For now, Taiwan’s greatest protection may be China’s economic woes. The world’s second-largest economy is grappling with a massive property downturn, sluggish consumer spending and an ageing population, not to mention the trade war with the US.
Economic weakness means any confrontation may not happen on Trump’s watch. The consensus among American analysts is that, based on current trajectories, China will have the capacity to invade only by the early 2030s.
Scott Bessent, US Treasury Secretary, said on Friday he did not believe China would invade Taiwan while Trump was in the White House. “I follow President Trump’s lead and he is confident that President Xi will not make that move during his presidency,” Bessent told CNBC.

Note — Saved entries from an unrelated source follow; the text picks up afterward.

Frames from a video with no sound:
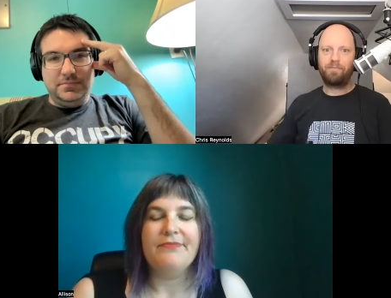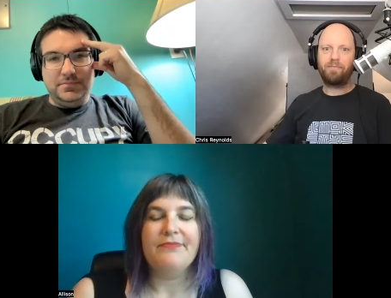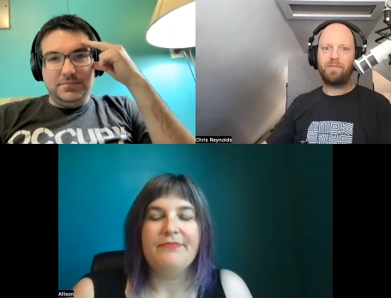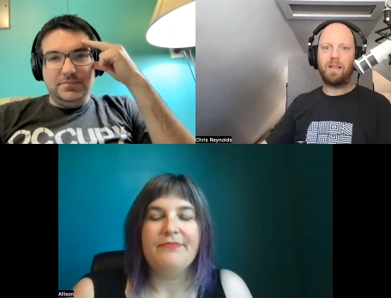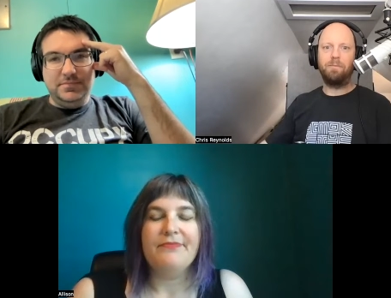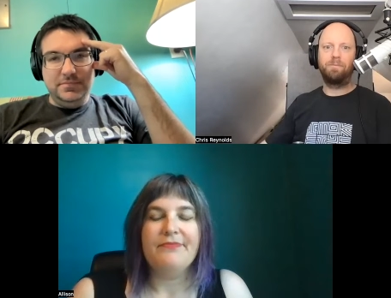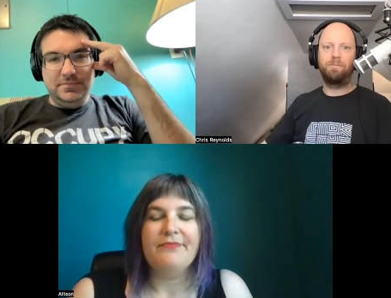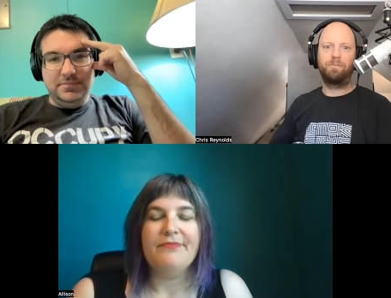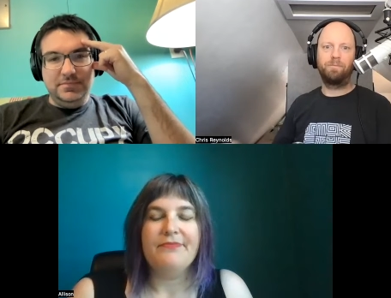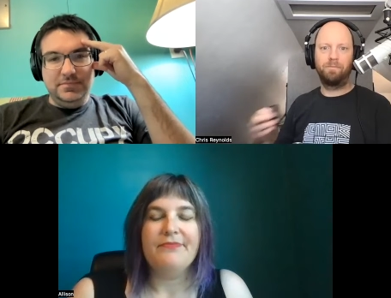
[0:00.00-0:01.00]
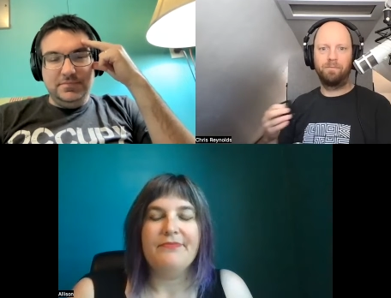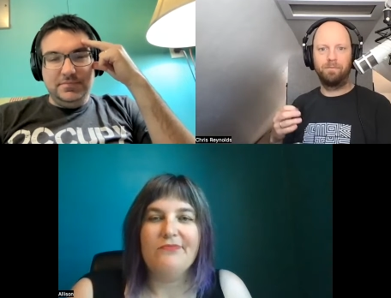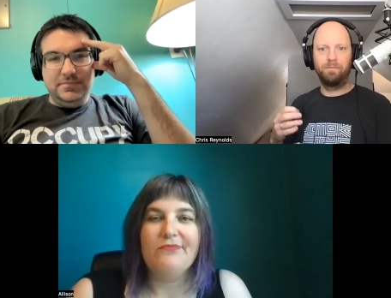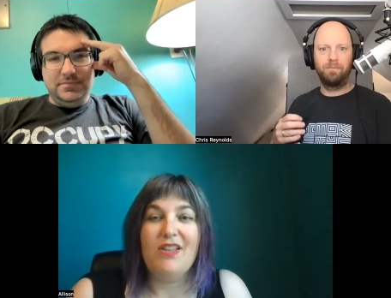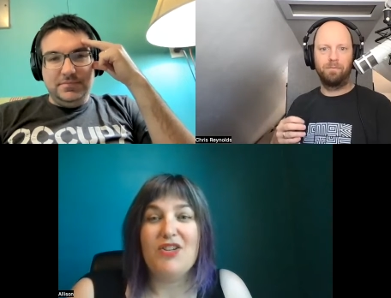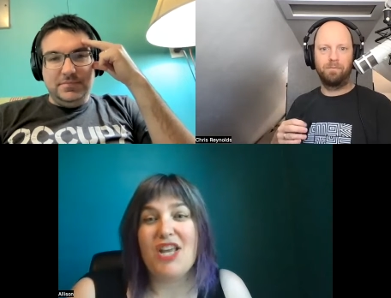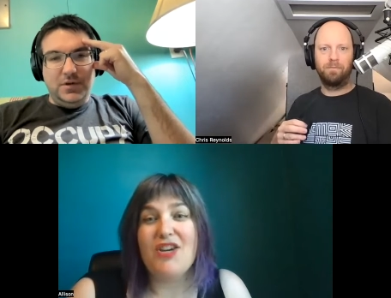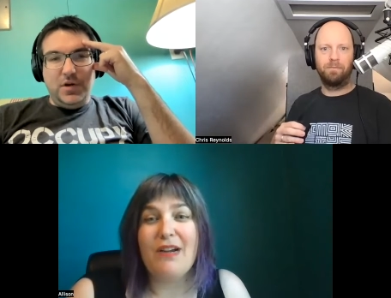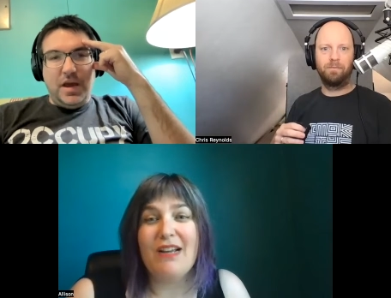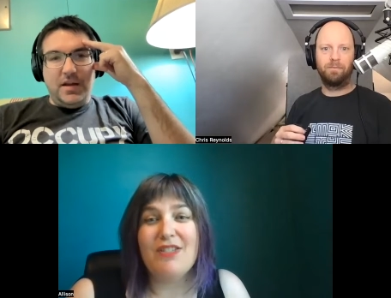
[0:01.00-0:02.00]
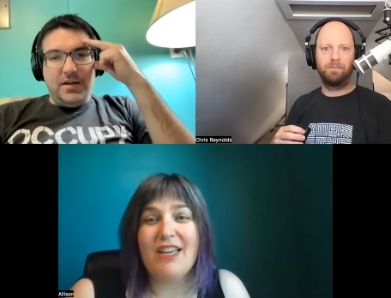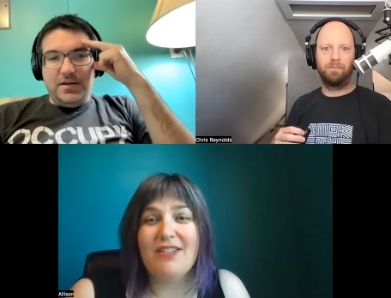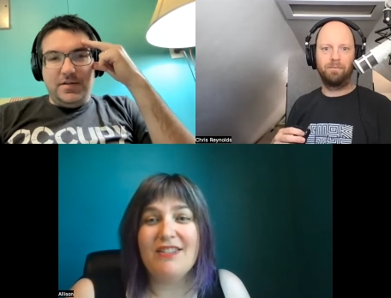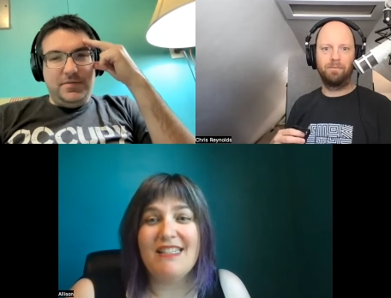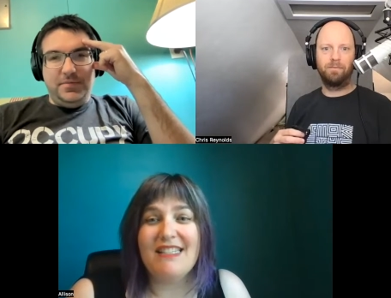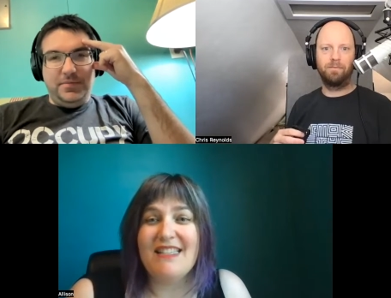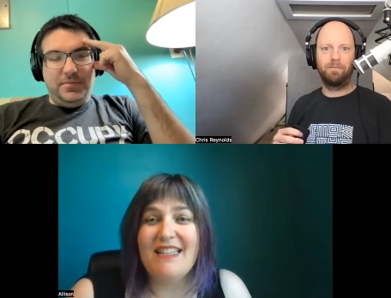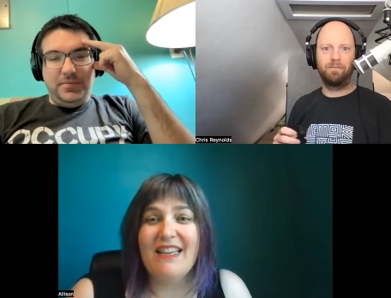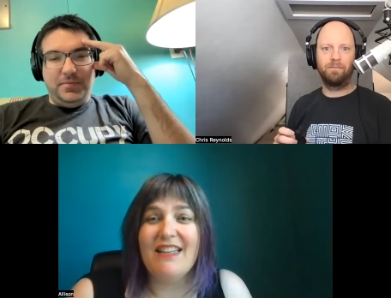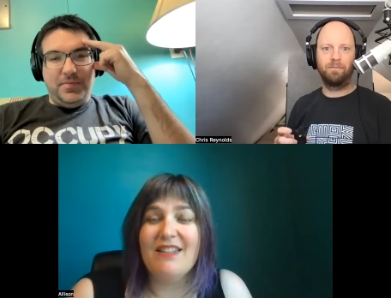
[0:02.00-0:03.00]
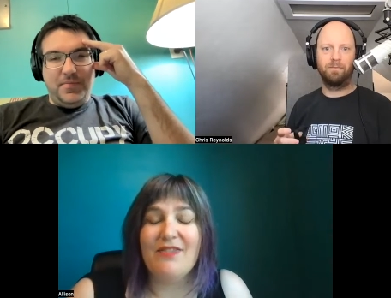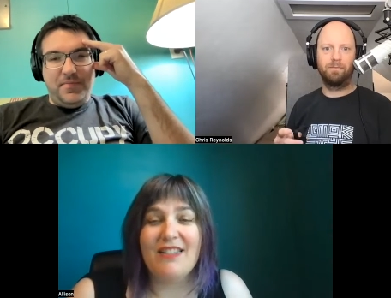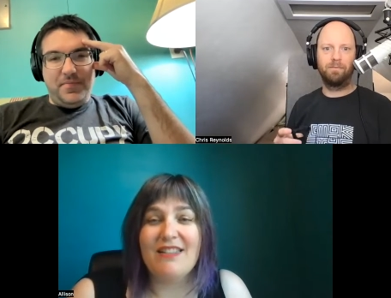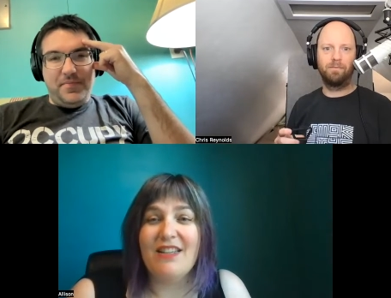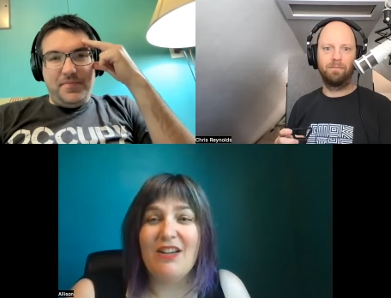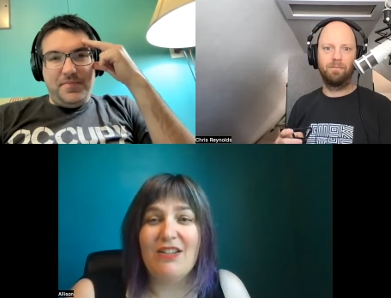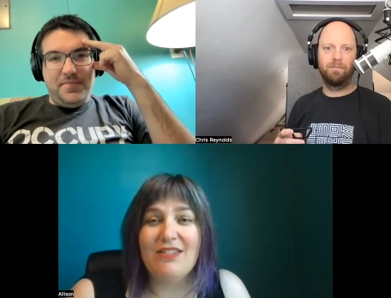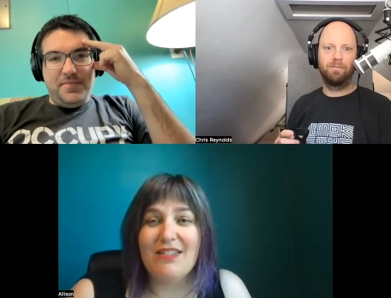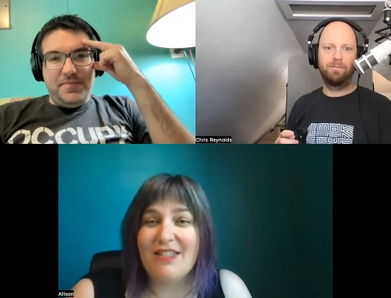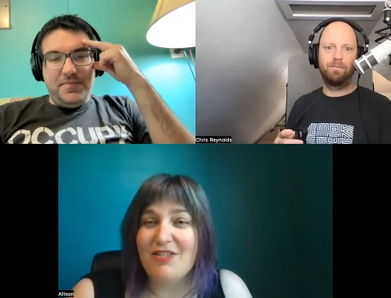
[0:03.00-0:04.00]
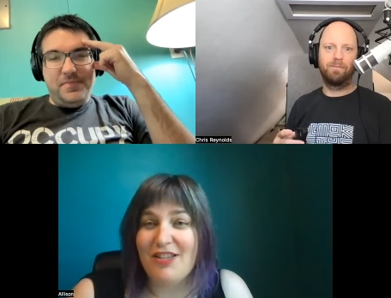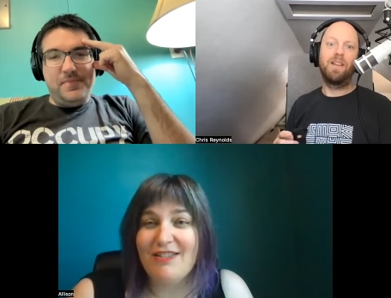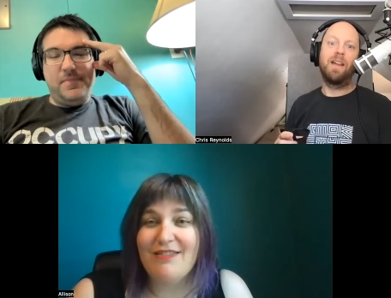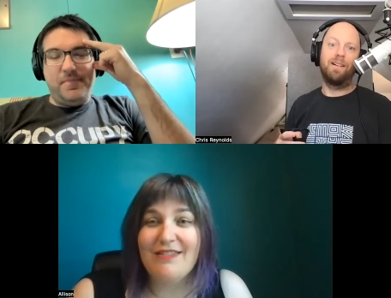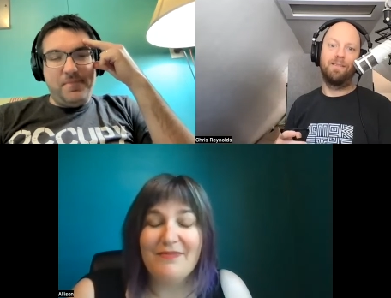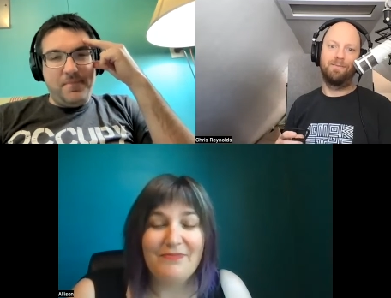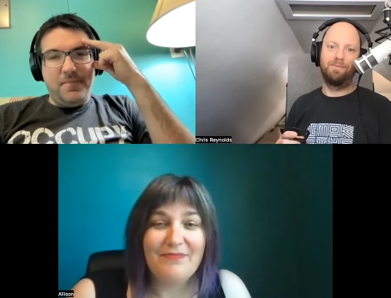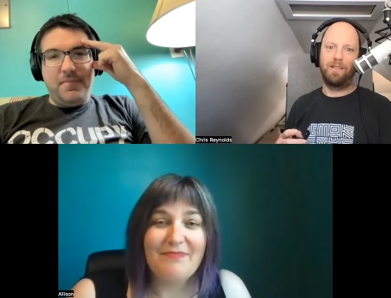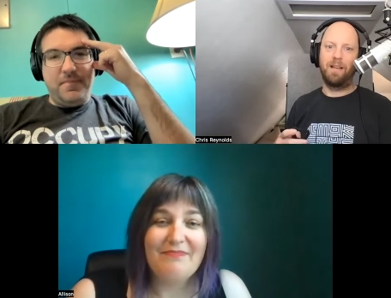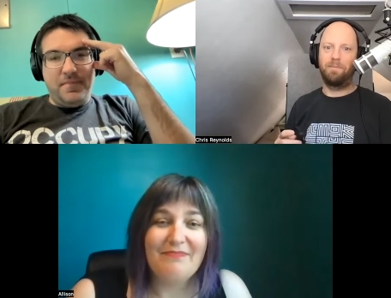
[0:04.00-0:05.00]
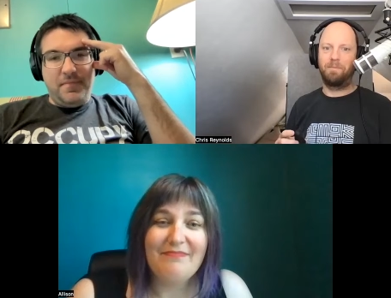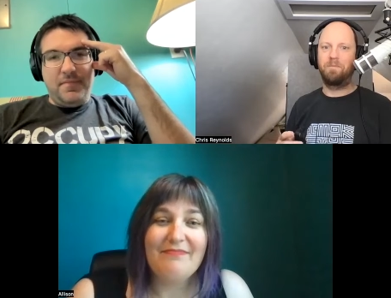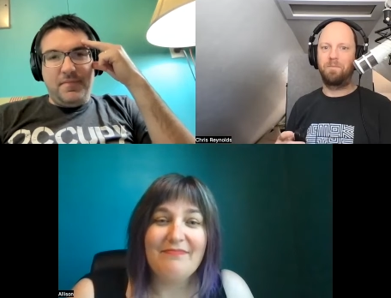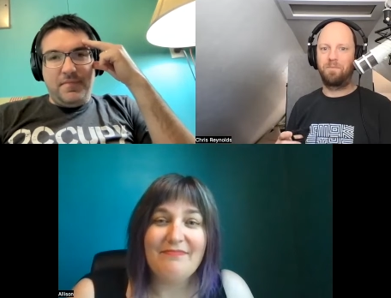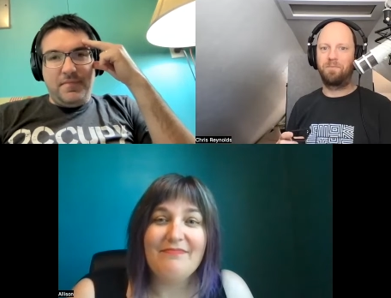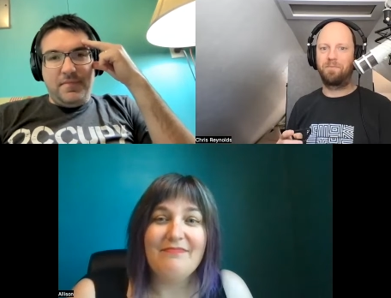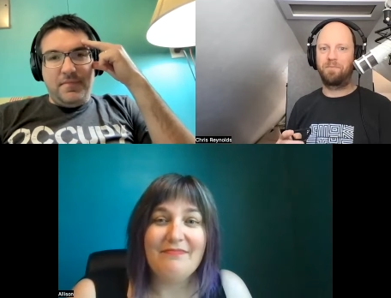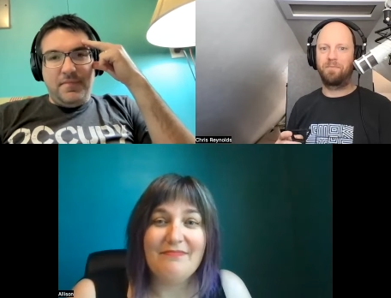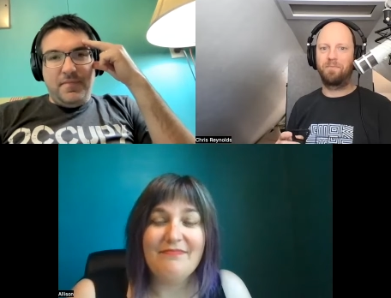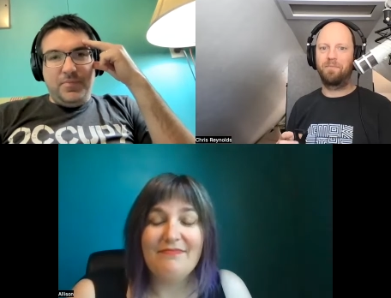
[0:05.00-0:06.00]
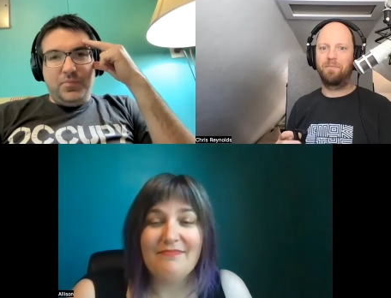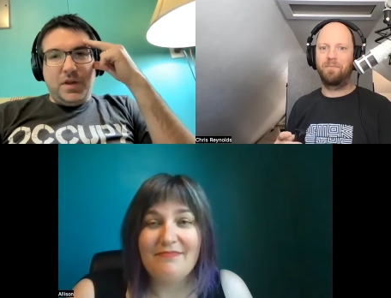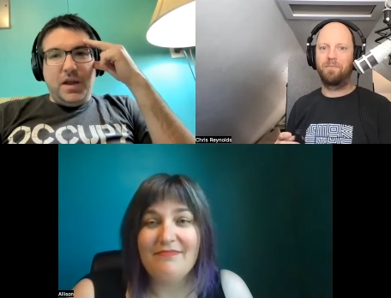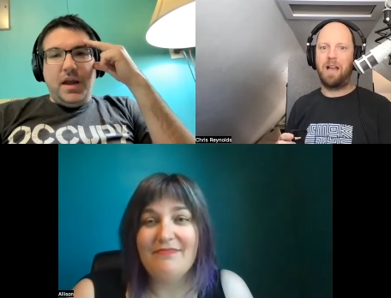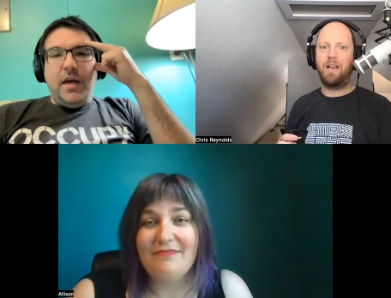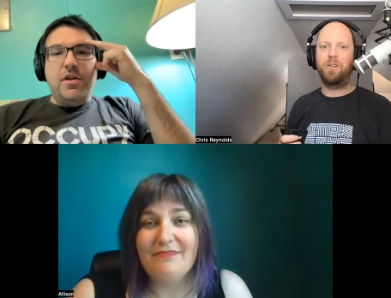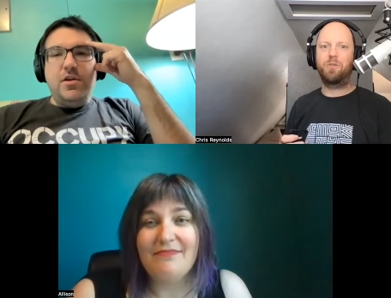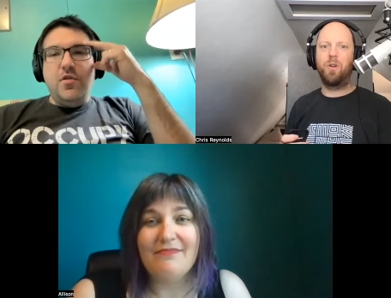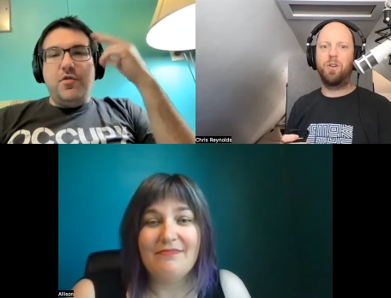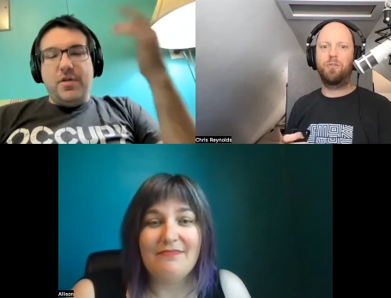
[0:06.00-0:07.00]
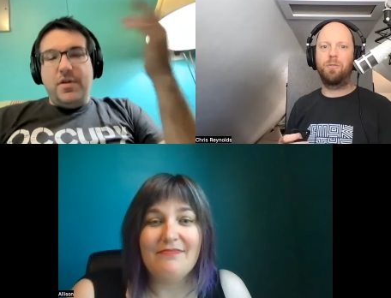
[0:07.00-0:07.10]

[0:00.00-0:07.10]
Speaker 1: Mm-hmm.
Speaker 2: There's underground tunnels at Disneyland. If that's any consolation. Yeah.
Speaker 1: Yeah. I always you, wonder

Shetler-Jones adds that Trump is unlikely to throw Taiwan to the wolves – but may give ground to China.
Jimmy Carter withdrew diplomatic recognition of Taiwan in 1978 as he normalised relations with Beijing. Ronald Reagan subsequently established the “six assurances” in 1982 that reassured Taiwan of continued US support. The pendulum may now swing back under Trump.
“It is worth imagining a Trump version of a new formula which is more like the Carter version than the Reagan version,” says Shetler-Jones. “It would be very welcome in Beijing.”

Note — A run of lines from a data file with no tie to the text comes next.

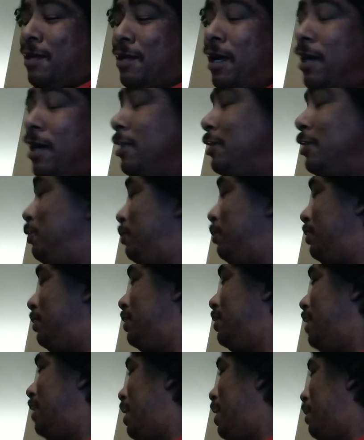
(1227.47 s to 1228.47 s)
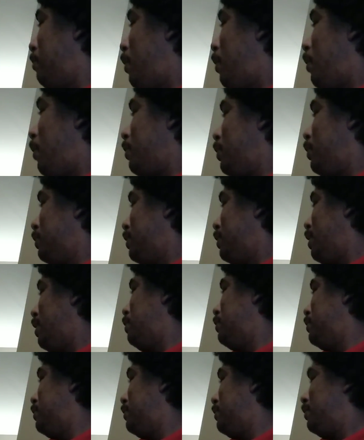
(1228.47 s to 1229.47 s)
I'll hit you with the damn barbecue
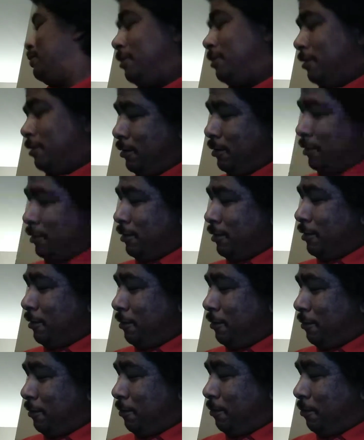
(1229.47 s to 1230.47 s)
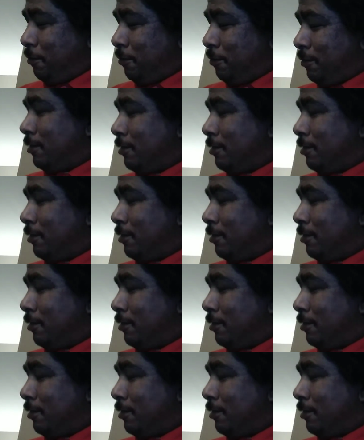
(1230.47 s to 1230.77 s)
sauce. I hit you with a knife.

Ultimately, the mercurial, transactional nature of the US president makes him hard to predict. He is more motivated by deals than doctrines, and his own expansionists ambitions mean he can sometimes appear more sympathetic to imperialist China than Taiwan, a bastion of democracy.
What is clear, however, is the fact that Taiwan feels less secure than it did a year ago.
“For the last, you know, three or four decades, probably the world hasn’t seen a leader operate in this way,” says Chen. “Even you know, Trump 2.0 compared with Trump 1.0 is drastically different.”
Lai, the semiconductor engineer in Hsinchu, says: “I feel more fear under Trump than Biden.”